Le journal Libération a recueilli le témoignage de huit femmes accusant Thierry Marchal-Beck de harcèlement et d'agressions sexuelles. Certains cadres du PS réclament son exclusion.

Thierry Marchal-Beck est sur la sellette. D'après Libération, huit femmes accusent l'ancien président du Mouvement des jeunes socialistes (MJS) de harcèlement et d'agressions sexuelles. Rita Maalouf, la secrétaire nationale du Parti socialiste en charge du droit des femmes a demandé son exclusion du parti. "Je demande officiellement son exclusion dans les plus brefs délais, en tant que secrétaire nationale du droit des femmes", a-t-elle déclaré à l'AFP.
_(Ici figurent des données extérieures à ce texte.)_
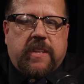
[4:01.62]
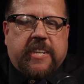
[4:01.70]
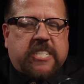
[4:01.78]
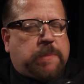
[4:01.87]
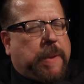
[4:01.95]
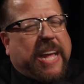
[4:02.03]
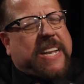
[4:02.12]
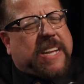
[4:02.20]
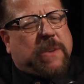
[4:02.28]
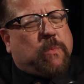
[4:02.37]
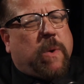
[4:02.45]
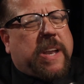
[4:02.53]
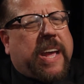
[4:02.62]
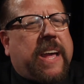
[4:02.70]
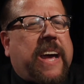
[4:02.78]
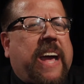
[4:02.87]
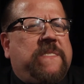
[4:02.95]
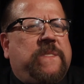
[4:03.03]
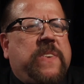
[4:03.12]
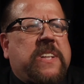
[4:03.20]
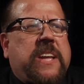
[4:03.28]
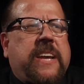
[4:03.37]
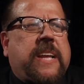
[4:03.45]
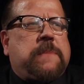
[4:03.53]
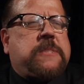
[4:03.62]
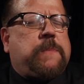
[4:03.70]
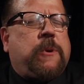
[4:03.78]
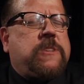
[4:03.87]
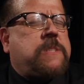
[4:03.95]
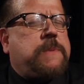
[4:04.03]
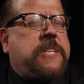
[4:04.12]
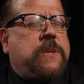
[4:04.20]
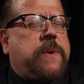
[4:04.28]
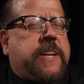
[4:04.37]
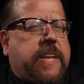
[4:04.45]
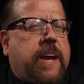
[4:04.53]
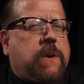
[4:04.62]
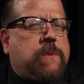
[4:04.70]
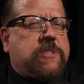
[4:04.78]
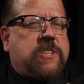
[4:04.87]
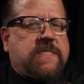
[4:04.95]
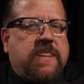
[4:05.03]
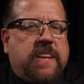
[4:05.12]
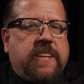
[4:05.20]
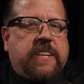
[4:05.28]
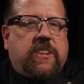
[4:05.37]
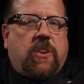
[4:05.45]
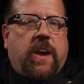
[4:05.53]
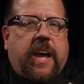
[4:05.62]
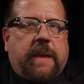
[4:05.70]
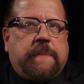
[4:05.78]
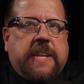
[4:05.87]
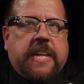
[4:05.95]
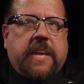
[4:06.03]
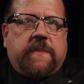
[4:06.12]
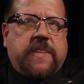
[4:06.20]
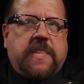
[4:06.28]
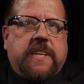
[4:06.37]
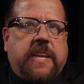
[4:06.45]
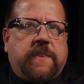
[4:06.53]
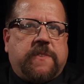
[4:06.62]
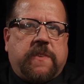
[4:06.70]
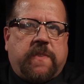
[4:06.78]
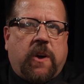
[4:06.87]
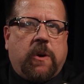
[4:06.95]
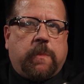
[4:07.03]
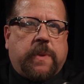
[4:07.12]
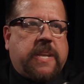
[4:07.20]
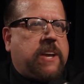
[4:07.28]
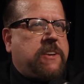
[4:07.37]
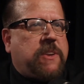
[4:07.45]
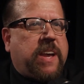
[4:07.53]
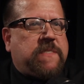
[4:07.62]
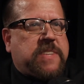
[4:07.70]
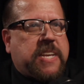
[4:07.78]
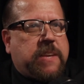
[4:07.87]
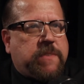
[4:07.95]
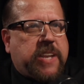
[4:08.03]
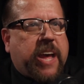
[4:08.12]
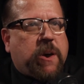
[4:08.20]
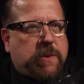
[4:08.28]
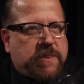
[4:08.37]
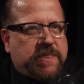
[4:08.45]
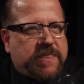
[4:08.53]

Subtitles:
expand on what I feel like I'm supposed to be doing now, which is, I've been given the gift of hope, and now you have to give it out.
Selon les accusations, les faits se seraient déroulés entre 2010 et 2014, parfois devant des témoins. "Beaucoup de cadres connaissaient son comportement", écrit Libération. "Dans leur grande majorité, ces faits sont prescrits et n'ont pour l'instant pas fait l'objet d'une plainte, même si deux victimes y réfléchissent", ajoute le quotidien.

Huit femmes ont accepté de témoigner de façon anonyme, mais le journal affirme avoir recensé "au moins quatre cas supplémentaires". Thierry Marchal-Beck agirait toujours de la même façon. D'abord il plaquerait ses victimes contre un mur pour tenter de les embrasser, puis glisserait sa main sous leur tee-shirt ou leur jupe. L'une d'elles affirme même que l'homme a essayé de lui imposer une fellation, une autre qu'il lui a peloté les seins par surprise et en public. "Il n'était pas entreprenant, simplement violent", raconte une autre femme.